Northeastern researchers propose PANDA, a multi agent design that drops the central registry and lets agents self form teams. The 8x benchmark claim is single dataset.
When a multi-agent AI system goes down, the agents themselves are usually the last thing to fail. The first thing to fall over is the bus: the orchestrator or central registry that decides which agent is allowed to talk to which. A new research preprint, PANDA, treats that bus as the actual problem and proposes moving it off the critical path.

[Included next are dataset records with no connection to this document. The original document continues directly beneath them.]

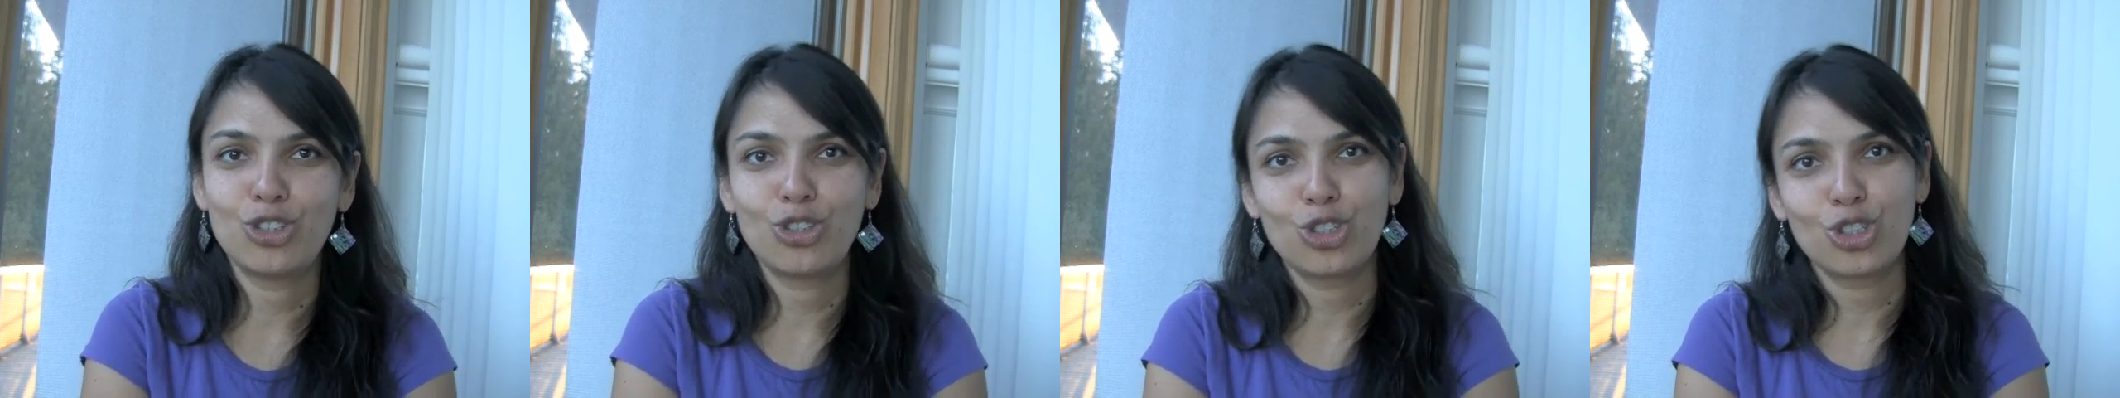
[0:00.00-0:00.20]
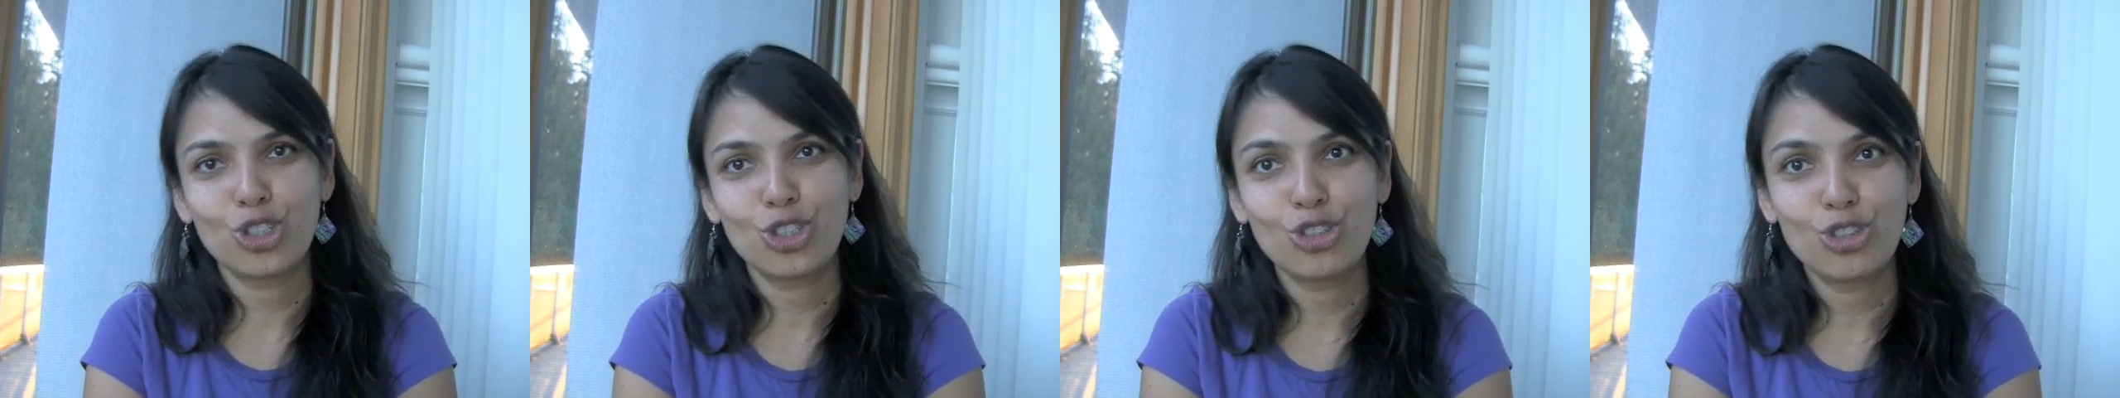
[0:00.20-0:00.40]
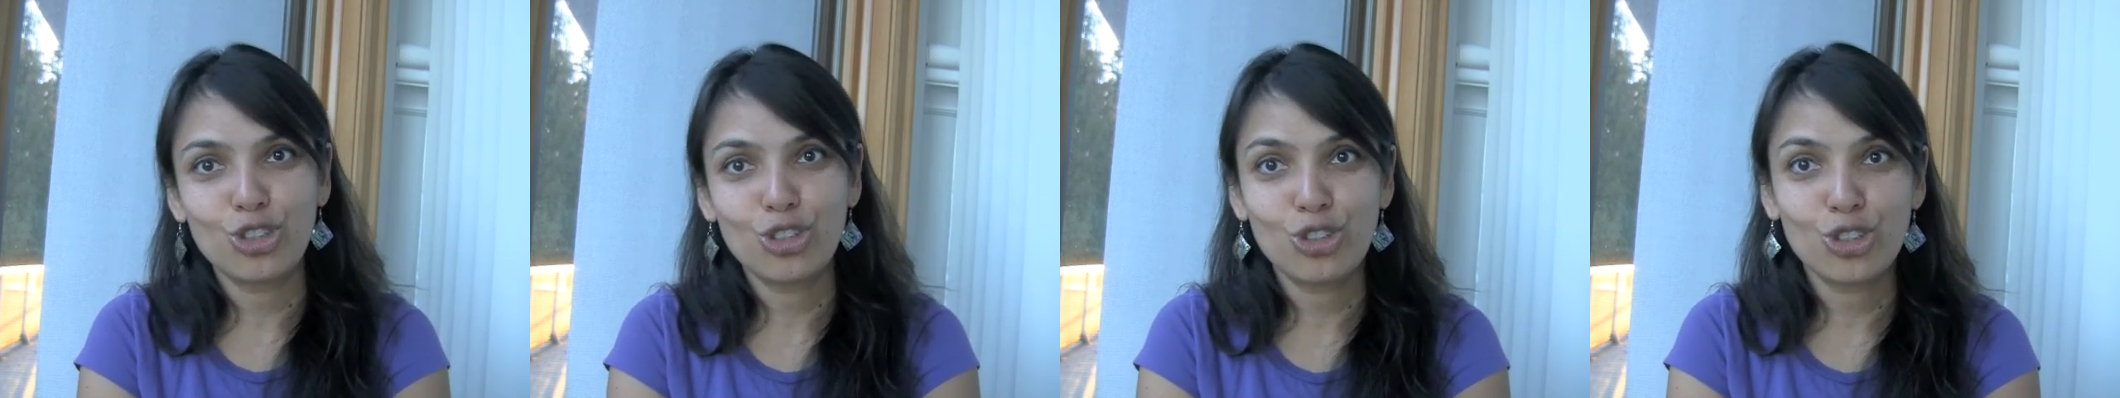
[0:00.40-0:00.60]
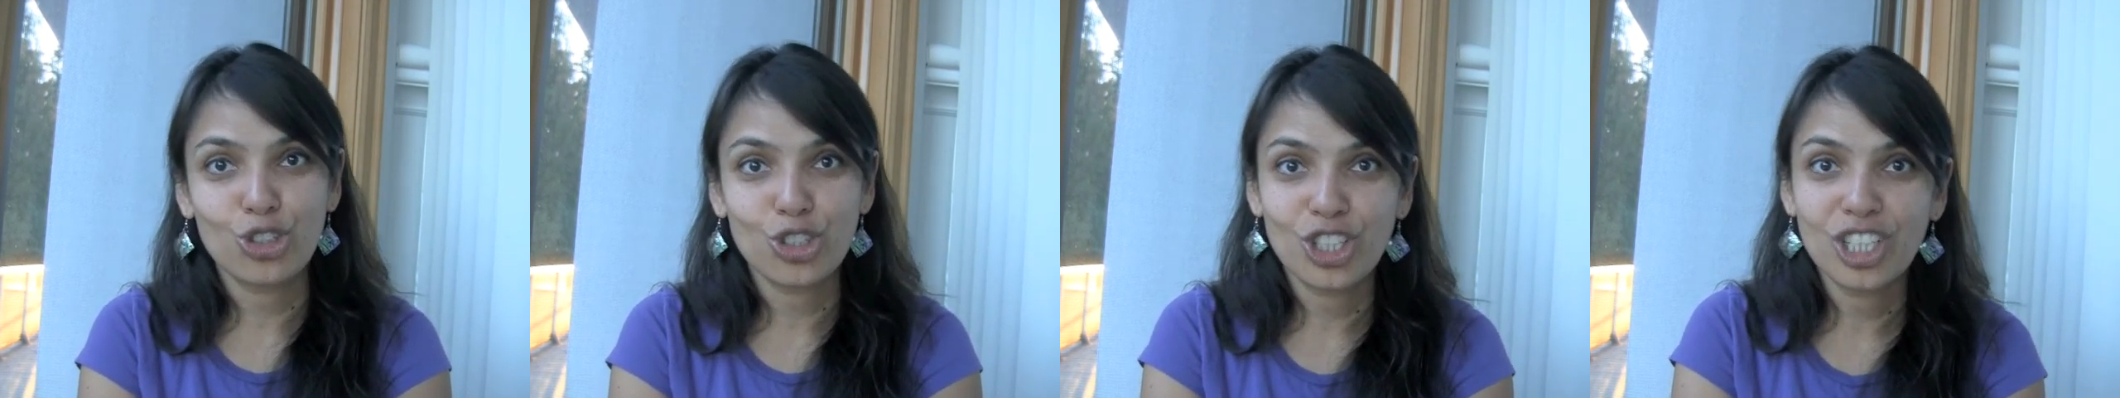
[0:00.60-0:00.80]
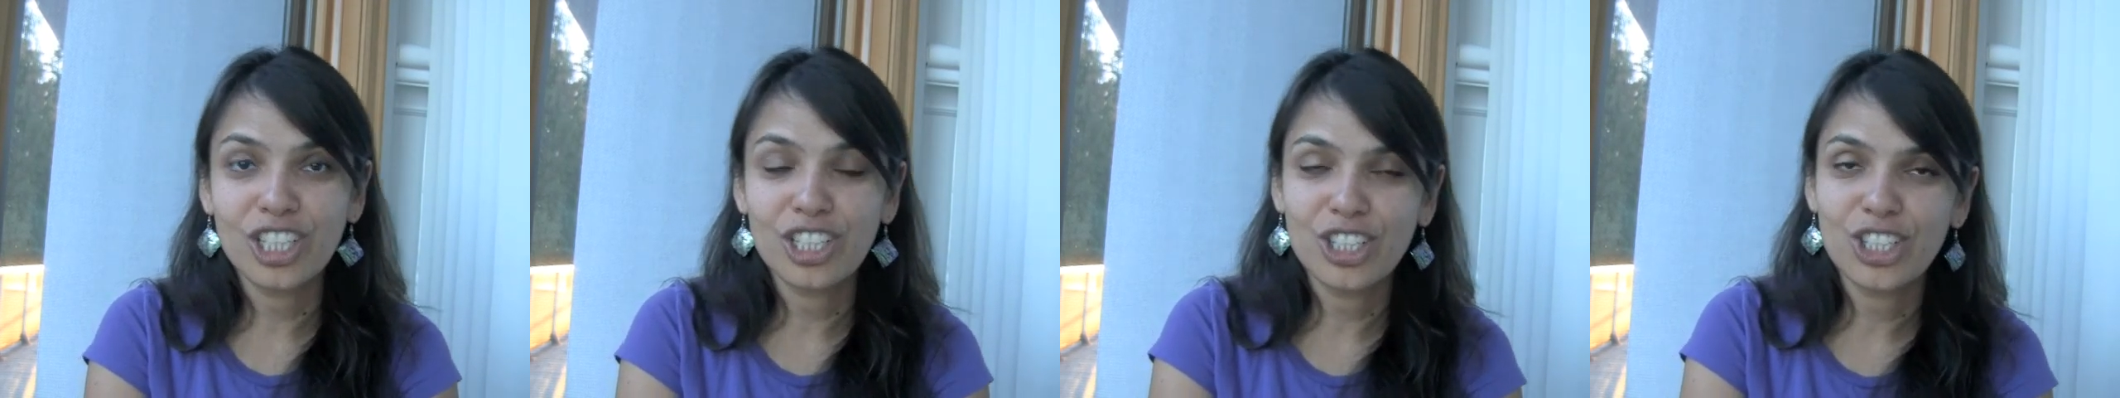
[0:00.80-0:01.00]
you should do,
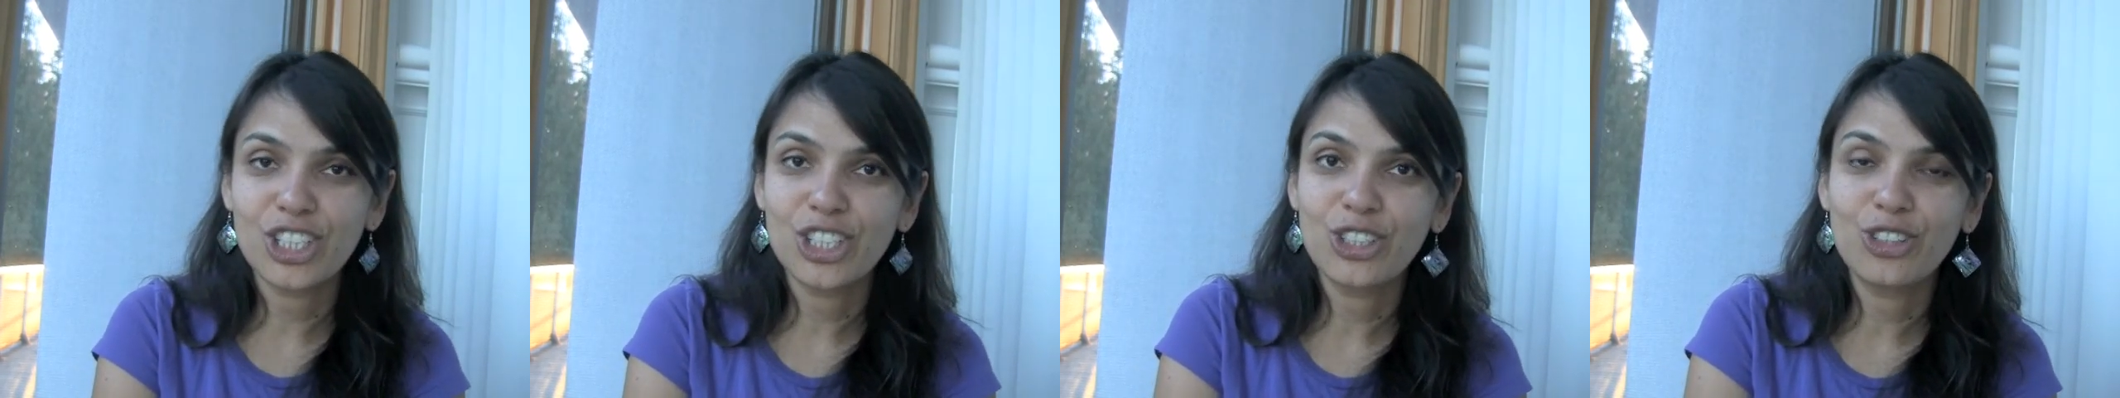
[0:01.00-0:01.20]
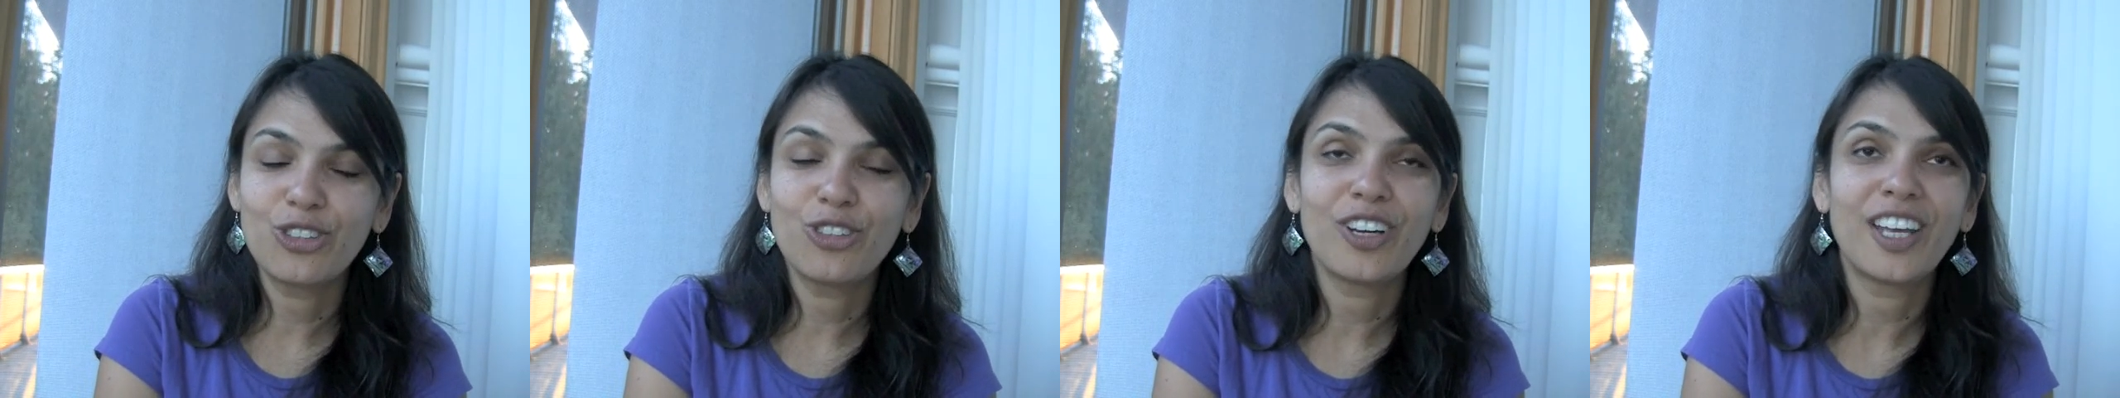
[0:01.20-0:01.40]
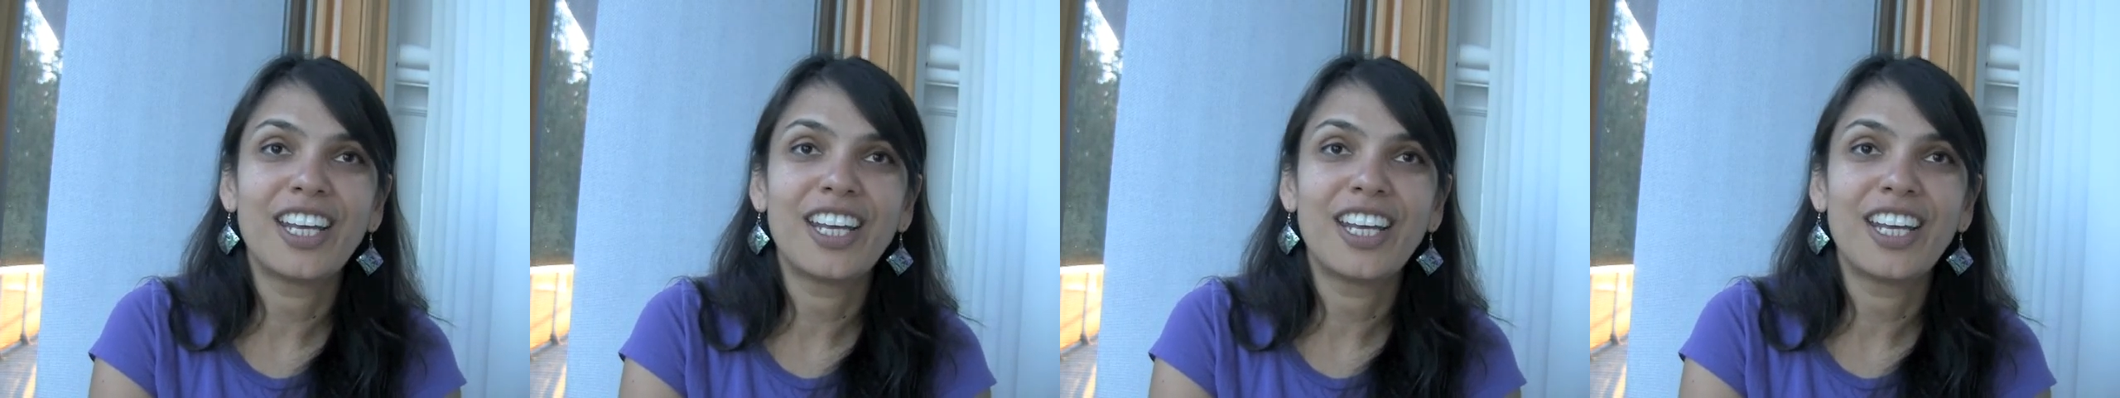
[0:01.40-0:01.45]
shouldn't do.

Submitted September 29, 2026 by Matthew D. Laws and Cristina Nita-Rotaru at Northeastern University, the paper describes a decentralized design where each agent advertises its own capabilities into a local registry rather than a central repository, and self-forms small specialized teams per task. Agents can belong to multiple teams and schedule work via FIFO or lottery queues, per the paper's HTML. Communication splits between GossipSub for collective broadcasts and TCP for task-team messages.
The authors report up to 8x efficiency over state-of-the-art baselines on HotPotQA, a standard multi-hop question-answering benchmark, and 100% task completion under injected infrastructure and orchestration faults where existing systems reportedly failed. Both numbers are author-reported, single-benchmark, and untested outside the paper's fault model. PANDA is a preprint, not a deployed product. Decentralized routing's untested case is adversarial agents, where the web-of-trust model the authors invoke would have to do the work the central bus no longer does.